The End of Management?

endIt’s not very often that you realise that a startling change is underway in the world. But I had one of those epiphanic moments at the recently concluded TCS European Summit at Budapest.

At the Summit, Ruud Gullit, who has the personality to take over the room when he speaks, spoke about his key frustration with today’s footballers. His key complaint was that today’s players have lost the element of personality and opinion and have become followers of instructions. They no longer have their own views about how they should play, or where they should position themselves. They leave that entirely to the manager. This seems to mirror how American football is played, where the coach does all the thinking and the players are effectively automatons on the pitch, following instructions. This is an armchair debate we’ve all had about our favourite sport — what’s the role of the captain on the pitch? How much does the coach or manager influence or control the decision making? For coaches like Pep Guardiola, it seems that there is a very high level of control and specificity about his instructions and players are, in fact, urged to simply follow the plan. For others, the level of separation between management and execution may vary. But I was intrigued by Gullit’s idea that football is being taken over by management.

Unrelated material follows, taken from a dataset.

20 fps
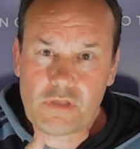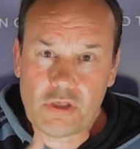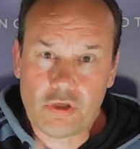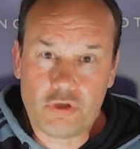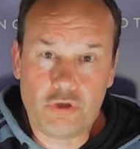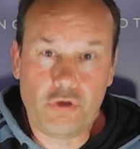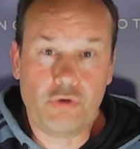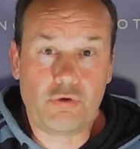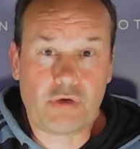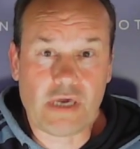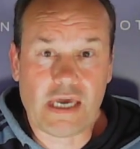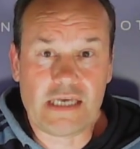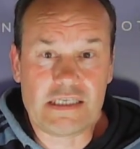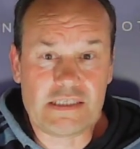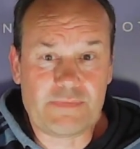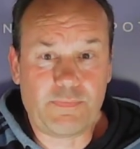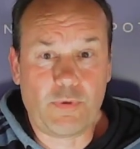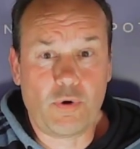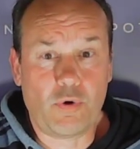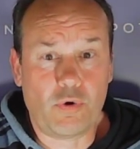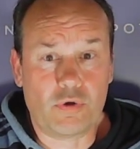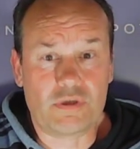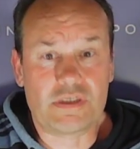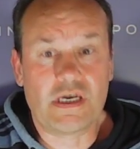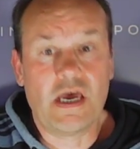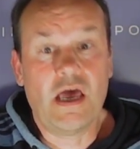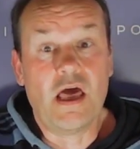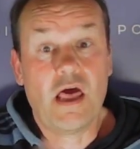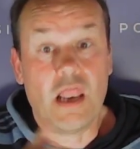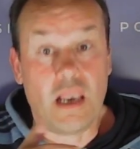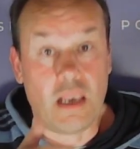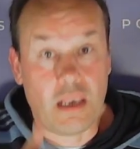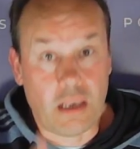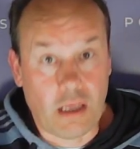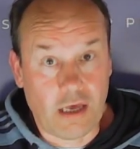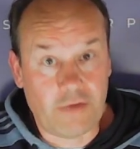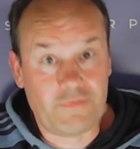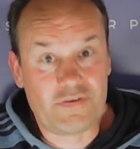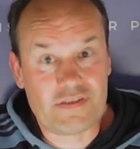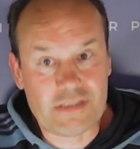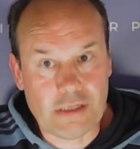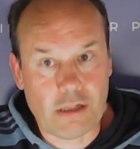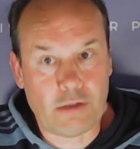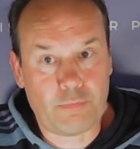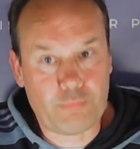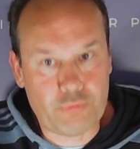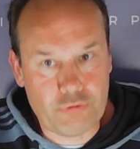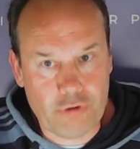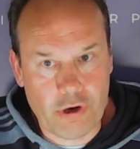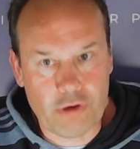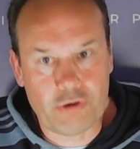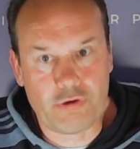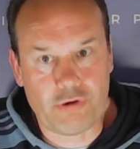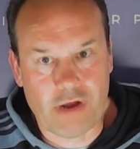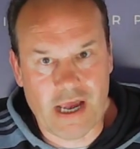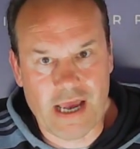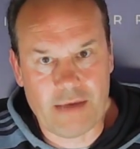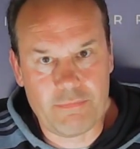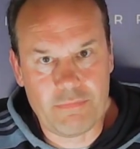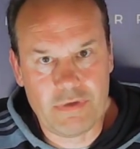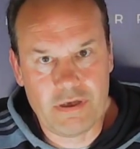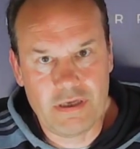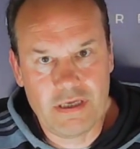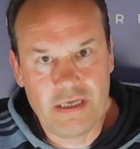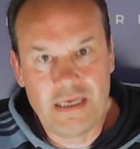UK Sport Lifestyle Programme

Management as we know it is, of course, a product of the industrial revolution. Mass production and factories created production lines and turned people into automatons, where they were required to do, not think. And the control, evaluation, governance and thinking was all abstracted to a supervisory layer of people whose job was to think and not do. And thus modern management was born. While this has always existed in the historical context, in armies and in the construction of castles, pyramids and fortresses from the earliest days, the emergence of a global, scaled middle class came only with the dramatic rise in mass production of goods and services. One of the most dramatic changes in production philosophies — lean manufacturing — actually involves getting factory production workers to think. But conversely, even in white-collar work in a lot of businesses, there is an abundance of people doing apparently cerebral jobs like talking to customers, who have been turned into automatons who have to follow a script. They’ve been reduced to doing, rather than thinking.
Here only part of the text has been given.